» **INFORMATION**:
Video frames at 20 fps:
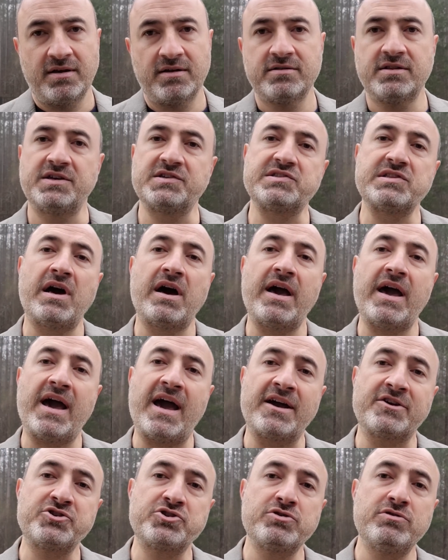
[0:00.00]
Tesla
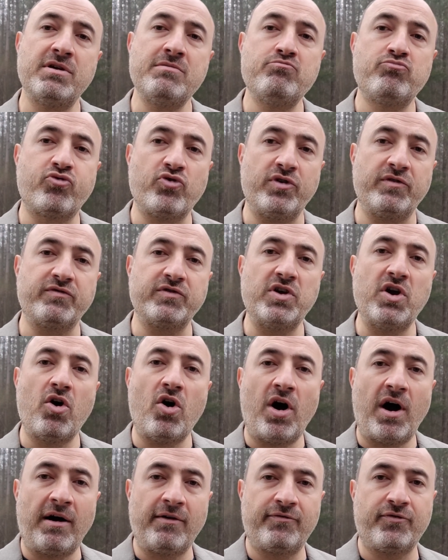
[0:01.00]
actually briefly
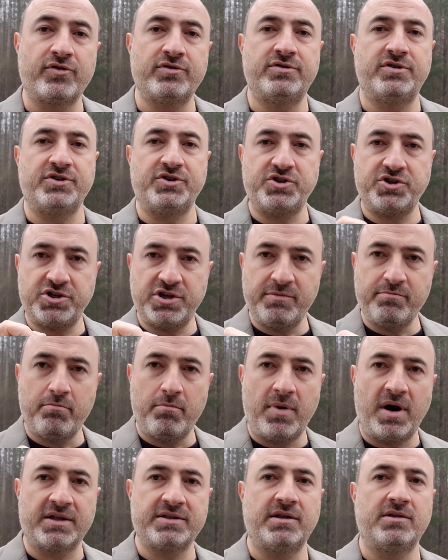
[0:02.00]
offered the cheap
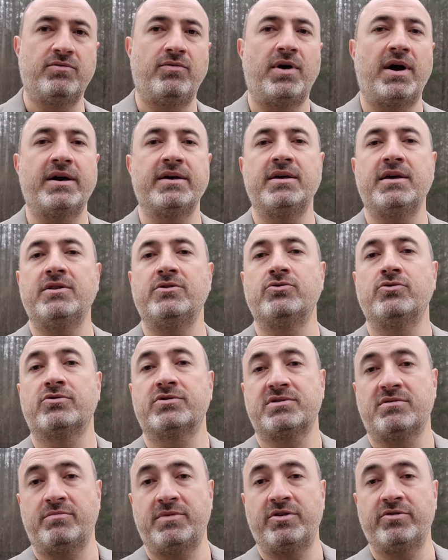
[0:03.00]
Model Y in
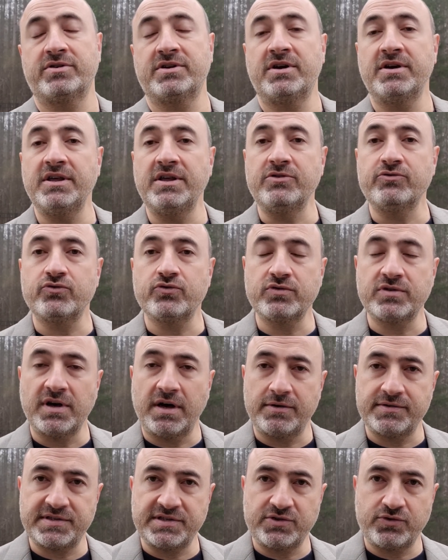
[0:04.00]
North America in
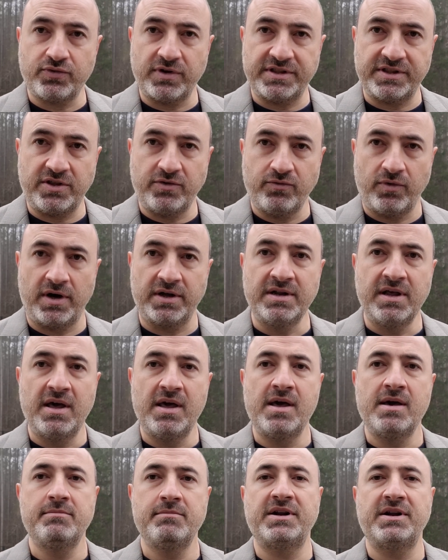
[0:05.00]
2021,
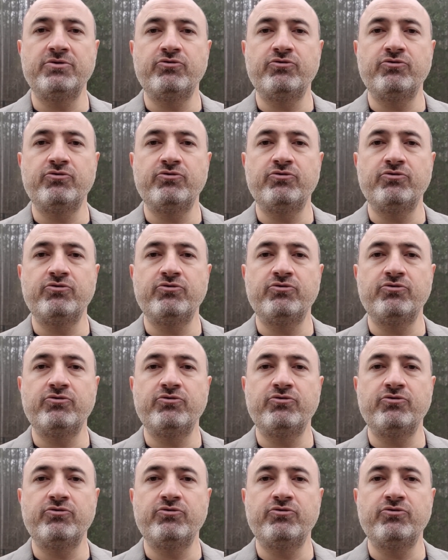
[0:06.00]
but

» **AIM OF THE TASK**: All of the records need to be reproduced exactly, with each picture omitted.

» **WRITTEN ANSWER**:
Video frames at 20 fps:
[0:00.00]
Tesla
[0:01.00]
actually briefly
[0:02.00]
offered the cheap
[0:03.00]
Model Y in
[0:04.00]
North America in
[0:05.00]
2021,
[0:06.00]
but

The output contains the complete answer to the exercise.